* _Task input_:
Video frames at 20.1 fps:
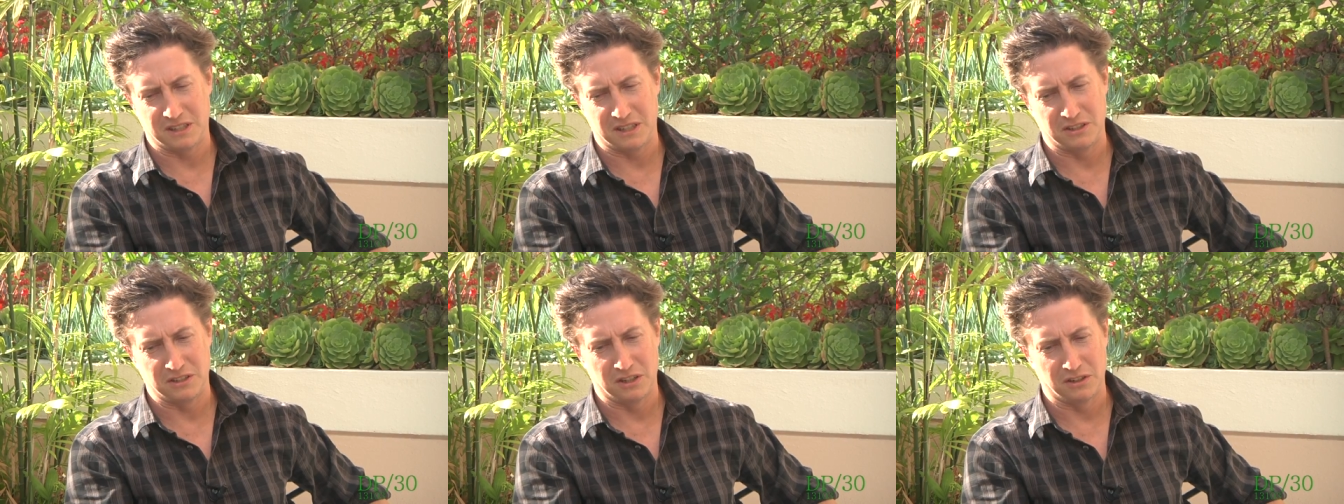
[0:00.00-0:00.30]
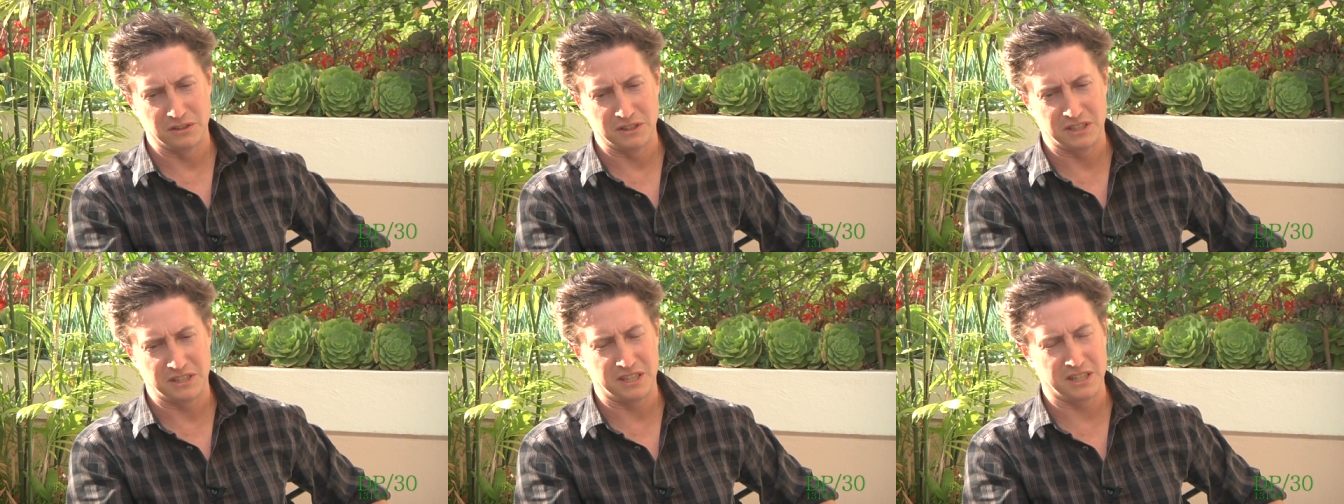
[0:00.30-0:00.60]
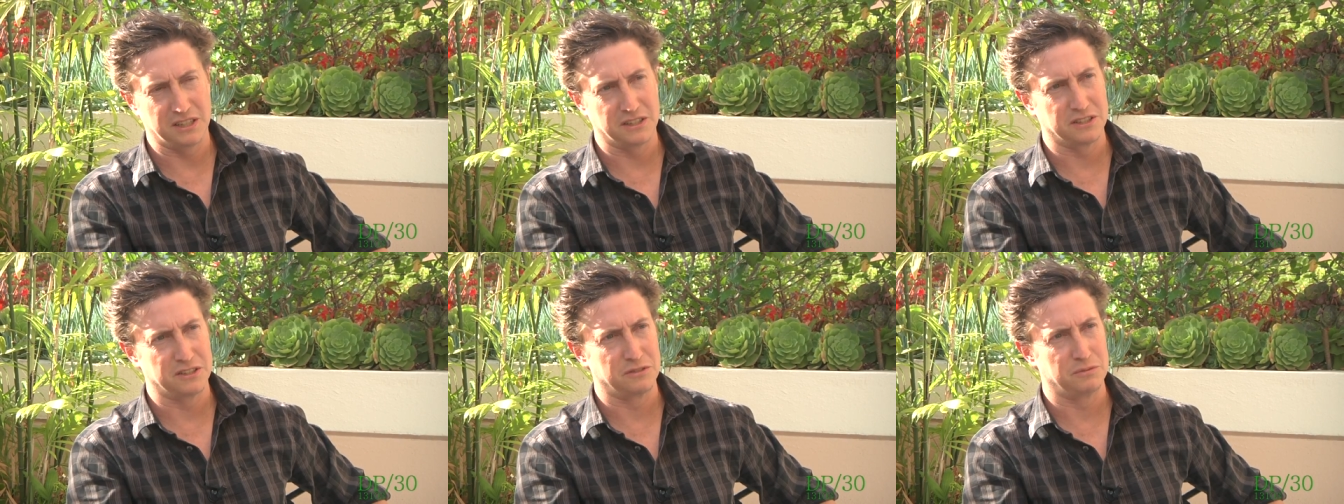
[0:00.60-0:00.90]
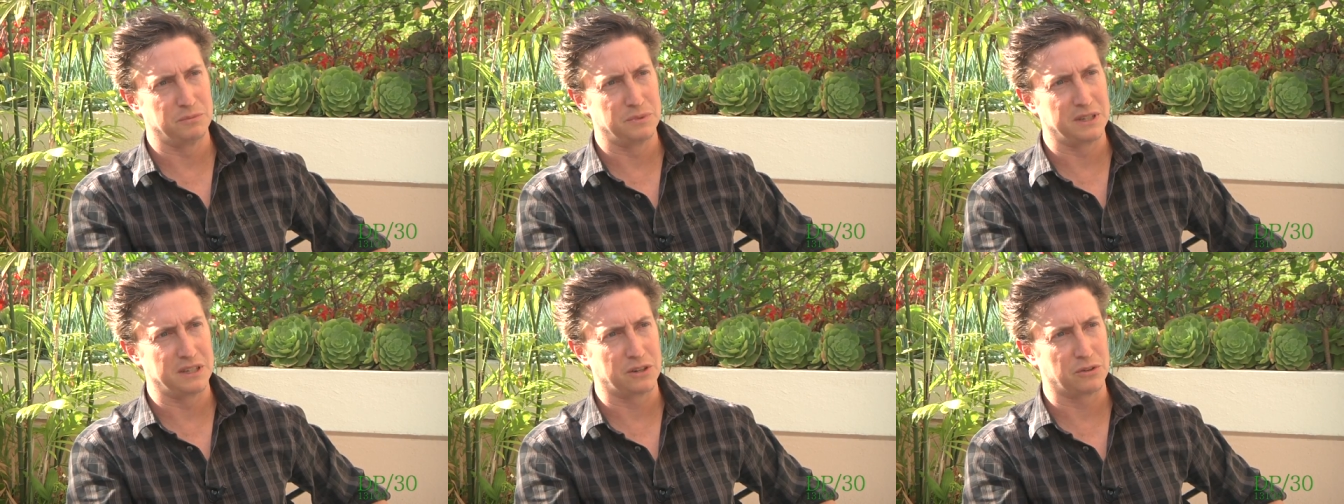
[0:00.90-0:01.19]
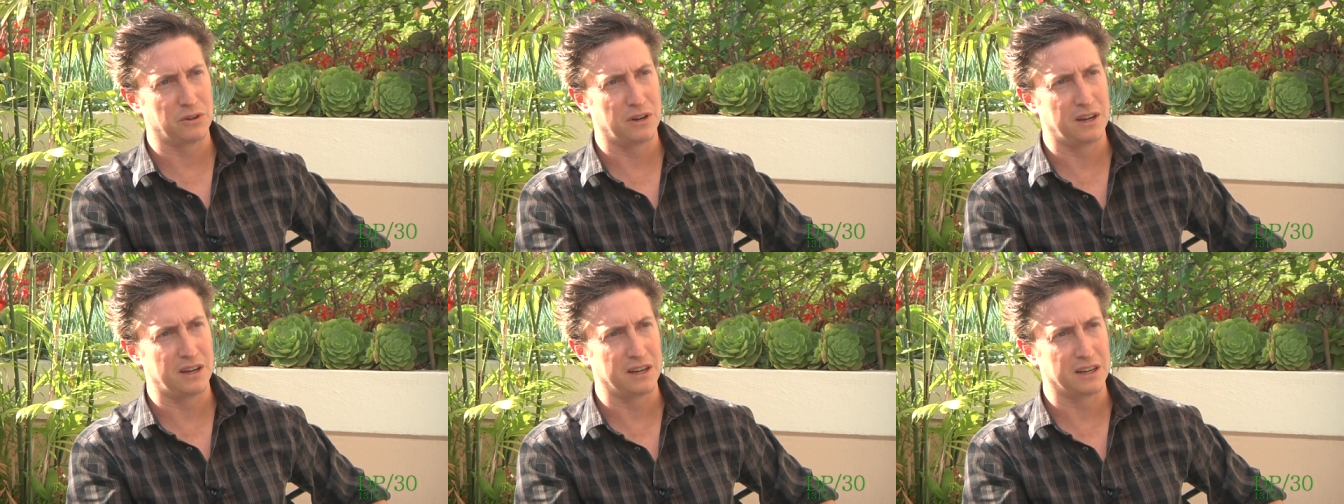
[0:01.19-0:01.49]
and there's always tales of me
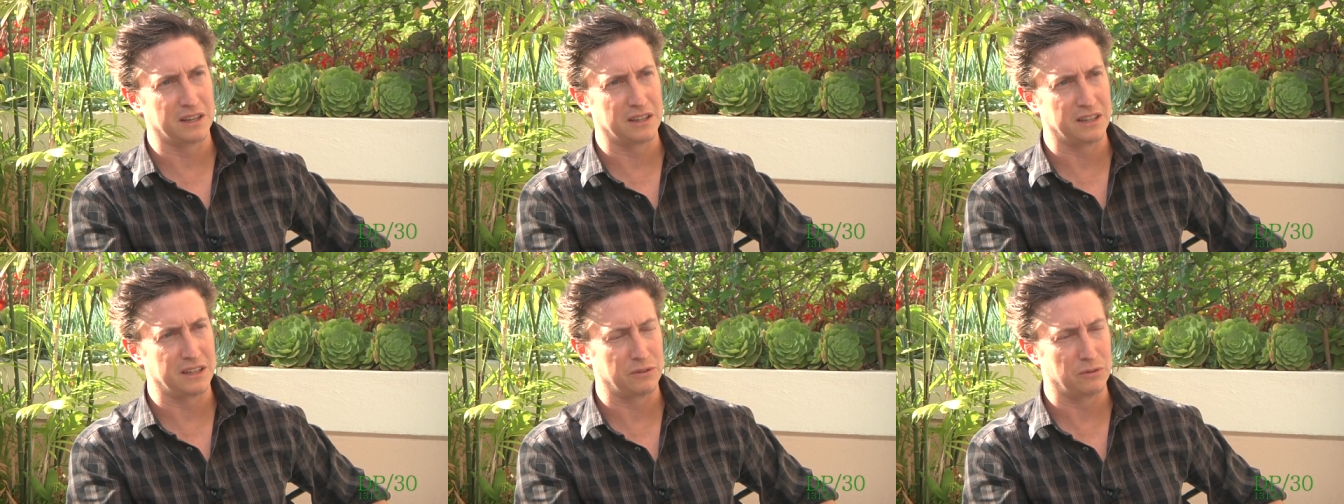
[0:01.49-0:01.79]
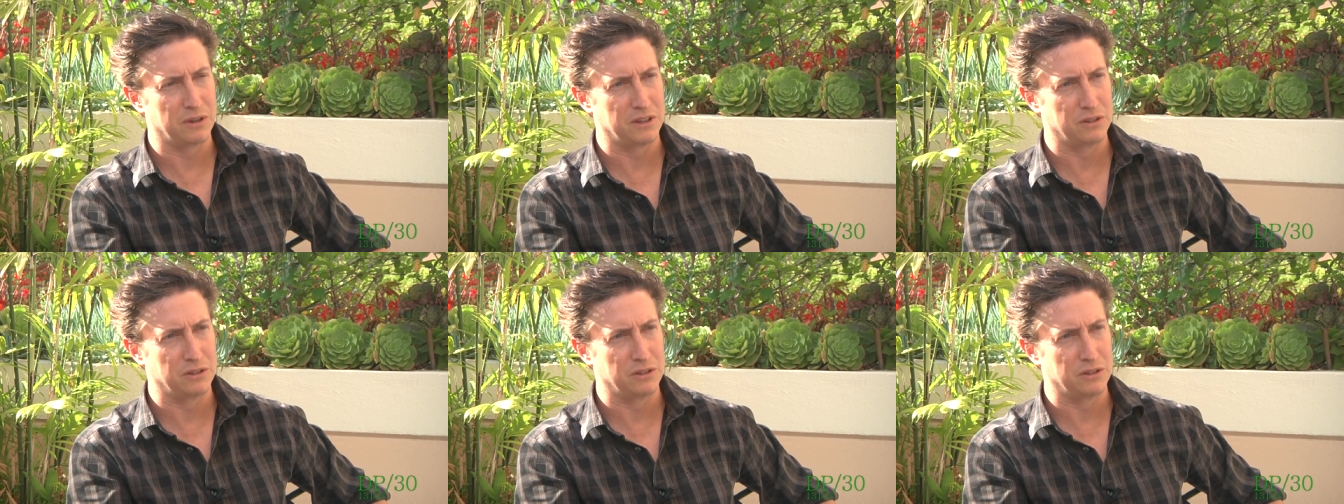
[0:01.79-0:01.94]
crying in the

* _What you need to do_:
Your answer should be an exact copy of the entries above, with no images included.

* _Task solution_:
Video frames at 20.1 fps:
[0:00.00-0:00.30]
[0:00.30-0:00.60]
[0:00.60-0:00.90]
[0:00.90-0:01.19]
[0:01.19-0:01.49]
and there's always tales of me
[0:01.49-0:01.79]
[0:01.79-0:01.94]
crying in the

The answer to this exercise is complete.